* Exercise prompt: Where does the word "frames" occur in the data below? Copy each line that holds it.

Saved entries:
--- START ---

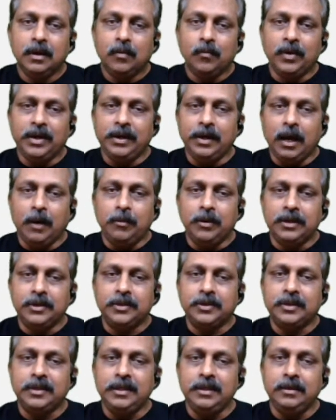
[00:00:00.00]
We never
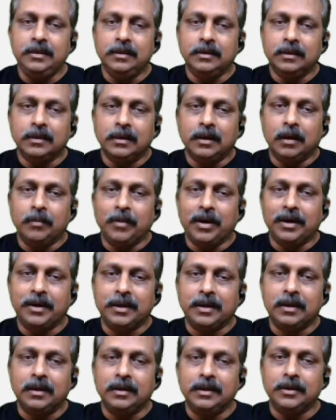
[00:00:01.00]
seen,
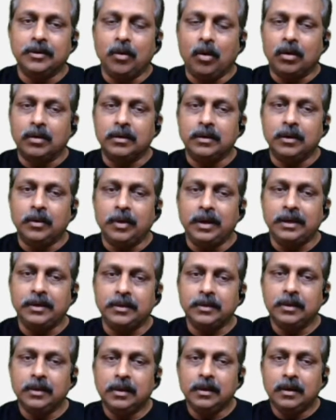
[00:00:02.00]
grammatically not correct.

--- END ---
--- START ---

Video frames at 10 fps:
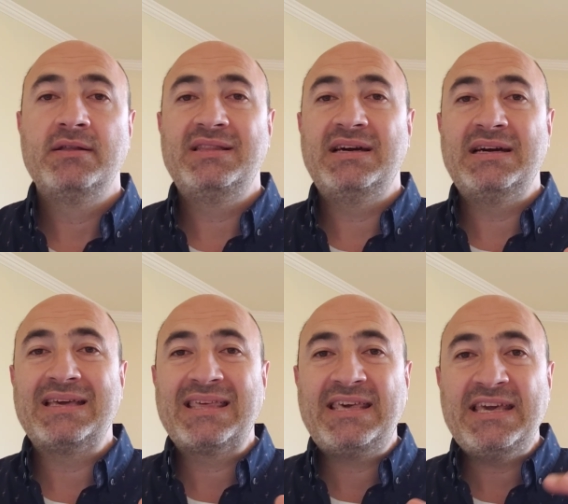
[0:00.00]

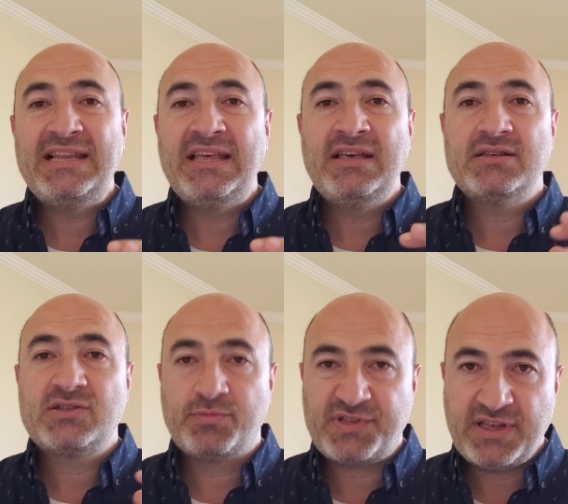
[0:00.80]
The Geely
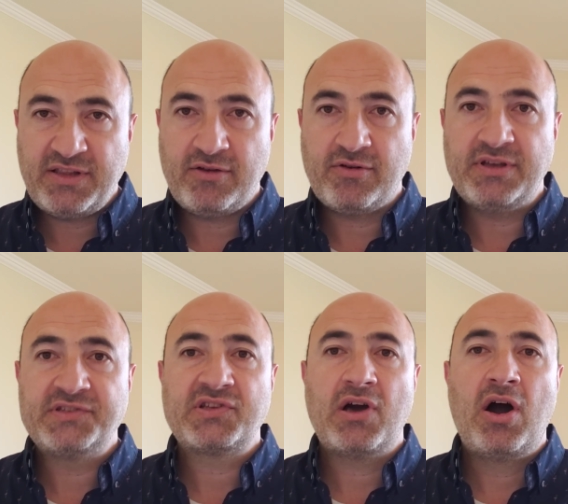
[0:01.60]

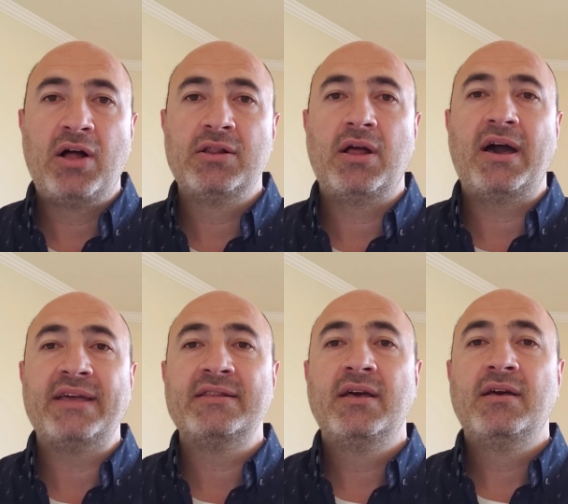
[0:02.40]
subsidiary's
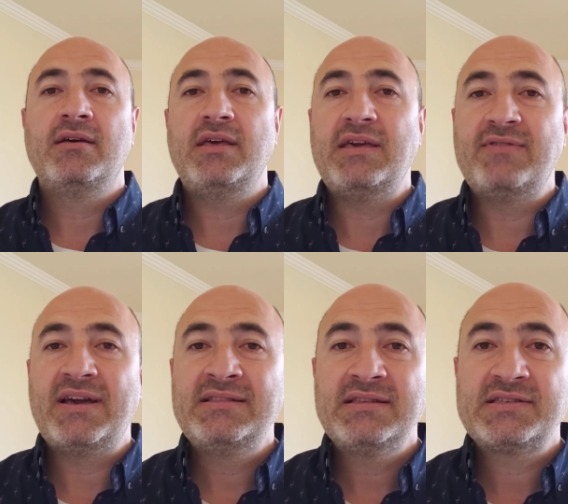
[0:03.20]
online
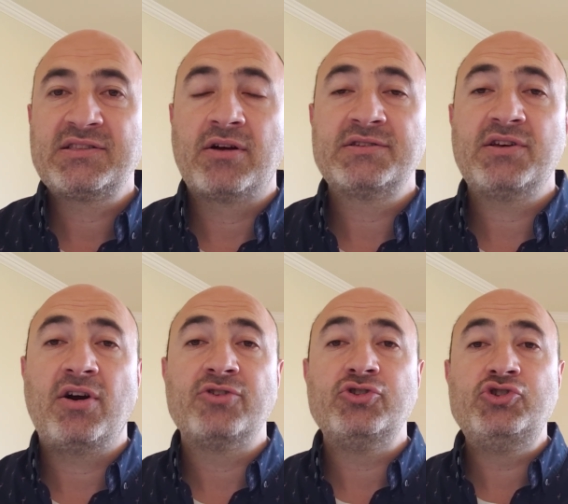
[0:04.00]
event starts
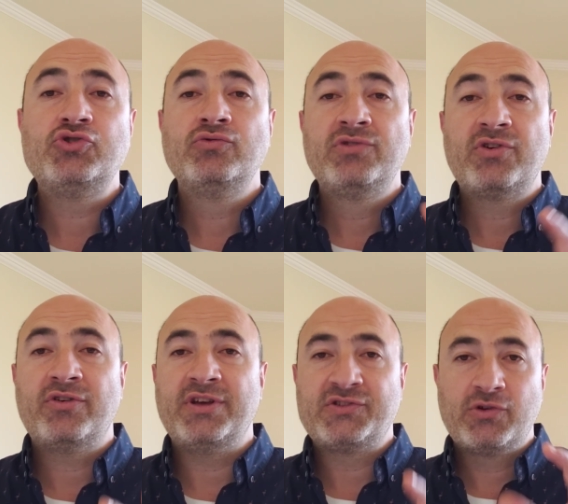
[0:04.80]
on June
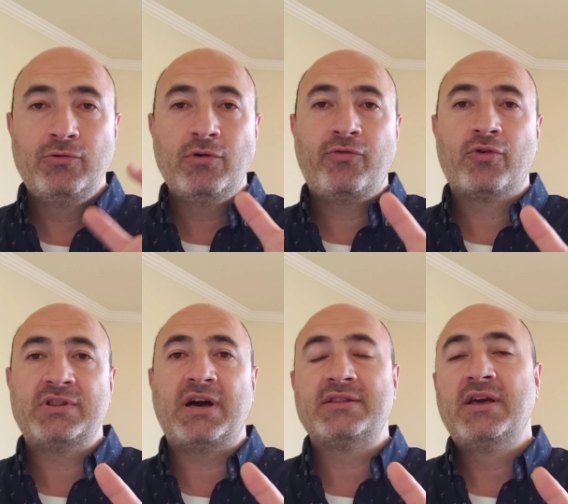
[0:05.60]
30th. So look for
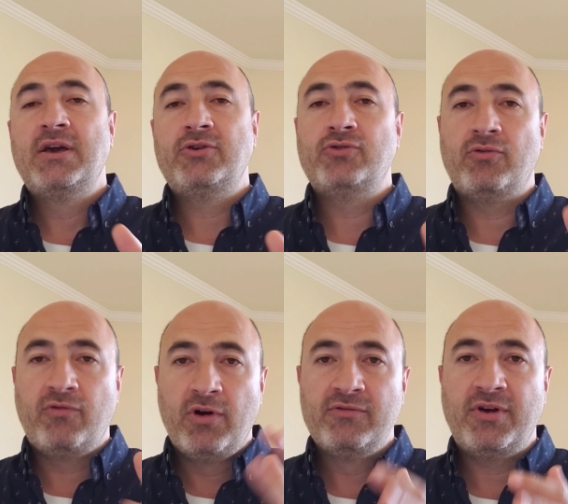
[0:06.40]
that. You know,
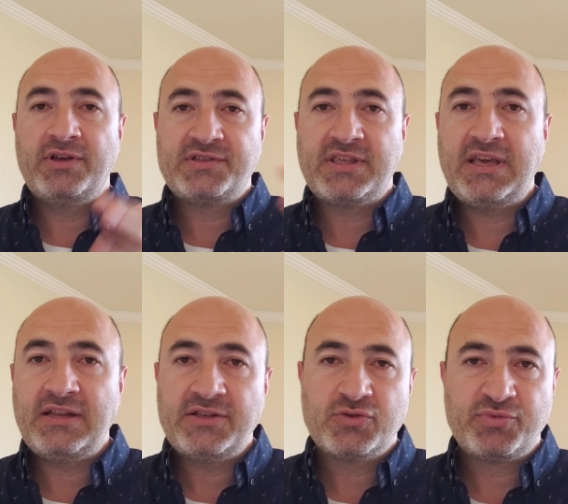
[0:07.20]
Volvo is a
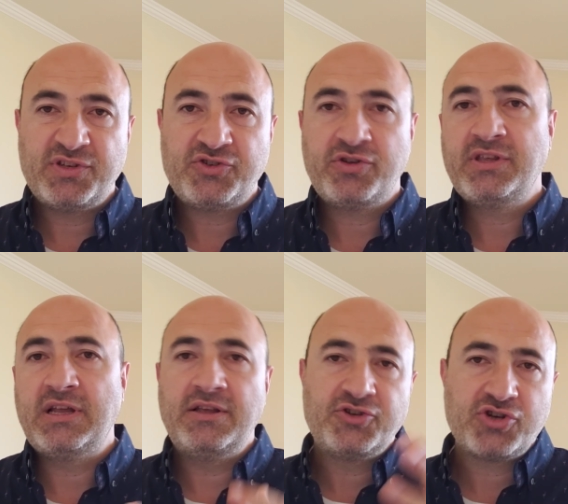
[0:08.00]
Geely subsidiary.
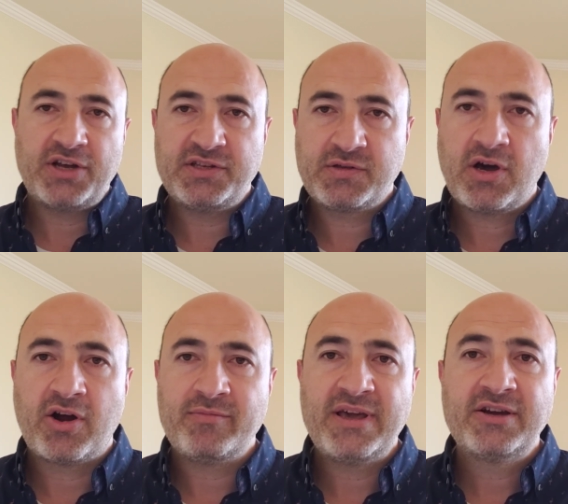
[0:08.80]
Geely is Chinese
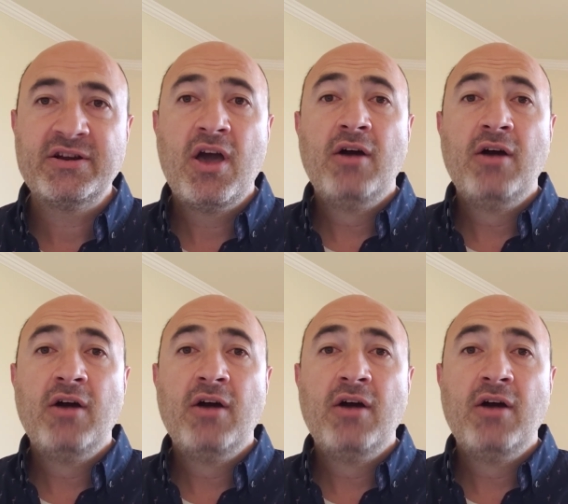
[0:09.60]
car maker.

--- END ---
--- START ---

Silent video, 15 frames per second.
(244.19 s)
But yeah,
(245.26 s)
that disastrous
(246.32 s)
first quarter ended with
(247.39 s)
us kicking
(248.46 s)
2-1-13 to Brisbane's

--- END ---

* Your solution:
Video frames at 10 fps:
Silent video, 15 frames per second.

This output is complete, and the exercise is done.